早速、温泉浴衣におすすめの簡単な「アレンジ元禄結び」を紹介します。
「元禄結び」をアレンジした「温泉浴衣の帯紐の結び方」
ウエスト部分に帯をあて、自分から見て左手を上に重ね、ひと結びします。下の帯を結び目に近いところで半分にして輪を作り、「もろ輪結び」(ちょうちょ結び)にします。下のたれを、ちょうちょ結びの結び目の下から重ねてくぐらせ、引き抜いて再度垂らせば完成です。くわしくは、次の図解をご覧ください。1.自分から見て左手を上に重ねます
2.ひと結びします
3.下の手で輪を作ります
4.「もろ輪結び」(ちょうちょ結び)にします
5.下のたれを、結び目の下からくぐらせます
6.全部引き抜いて垂らします
もし、もっと気合いを入れてかわいく見せたいのであれば、浴衣によく使われる「半幅帯」やふわふわの柔らかい「兵児帯」を持参して自分なりのアレンジをしてしまうという方法もあります。

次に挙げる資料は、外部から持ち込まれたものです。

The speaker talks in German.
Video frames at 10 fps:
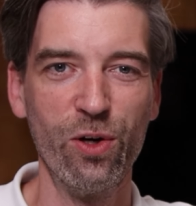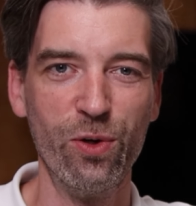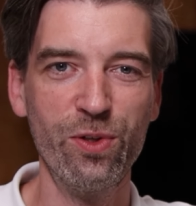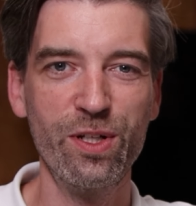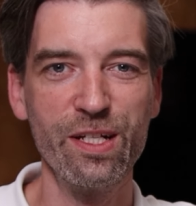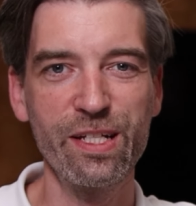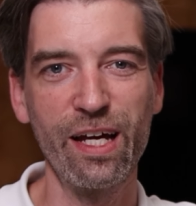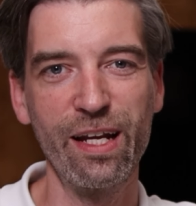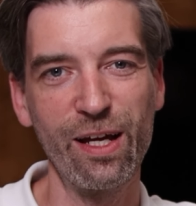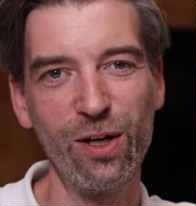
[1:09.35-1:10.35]
Und es
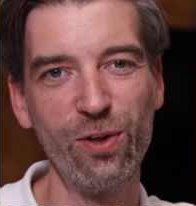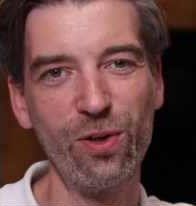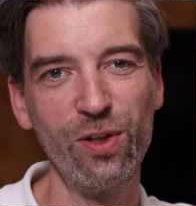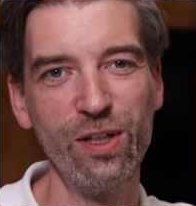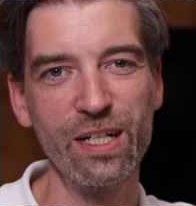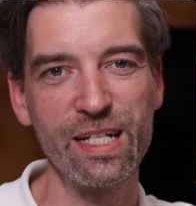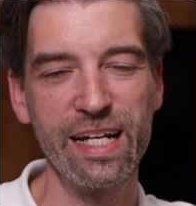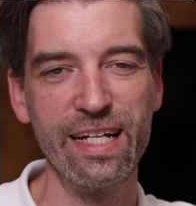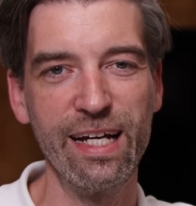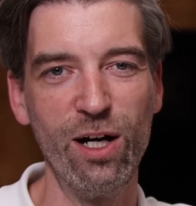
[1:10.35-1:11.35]
kann auch das
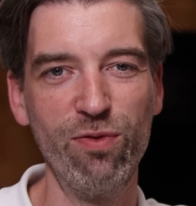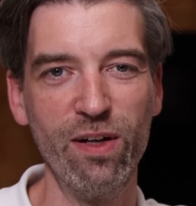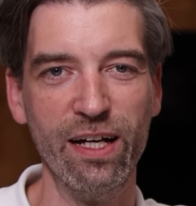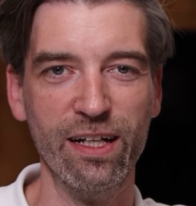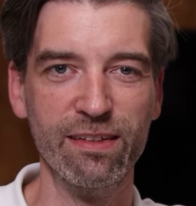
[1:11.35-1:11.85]
Handy aufladen.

しじら織りの大人っぽい兵児帯(KIMONO MODERN/ガイド私物)
抜き衿で粋に着たい! 温泉浴衣の「衣紋の抜き」の作り方
宿の浴衣の女っぷりを左右する抜き衿問題
着物でも浴衣でも、女性の着姿のキモとなるのは、後ろ衿の抜け=「衣紋の抜き」です。宿の温泉浴衣の場合、そもそもの仕立てそして補正をしないことを考えると、衣紋を抜くのは少々上級の技となるかも知れません。それでも、ここで抜きを作れれば温泉浴衣の着姿の女子力がさらにアップするのは確実!
と言う事で、無理やりにでも抜きを!と言う方は、浴衣の着方を参考にゆるっと抜いてみて下さい。順番としては、宿の浴衣はおはしょりを作らないので、浴衣をはおり左右を合わせる前に背中心を後ろに引いて抜きを作ります。この際、着崩れの原因となる余分な緩みを避けるため、左右の衿を深めに合わせるのが重要です。帯紐がきちんと結べていれば、必要以上に露出してしまうことも避けられます。
以上、宿の温泉浴衣を素敵に着るコツでした。くつろぎの温泉浴衣ほど、堅苦しい補正やインナーを着ることなく素肌にさらりと着たいもの。旅行の際には、ぜひ参考にしてくださいね。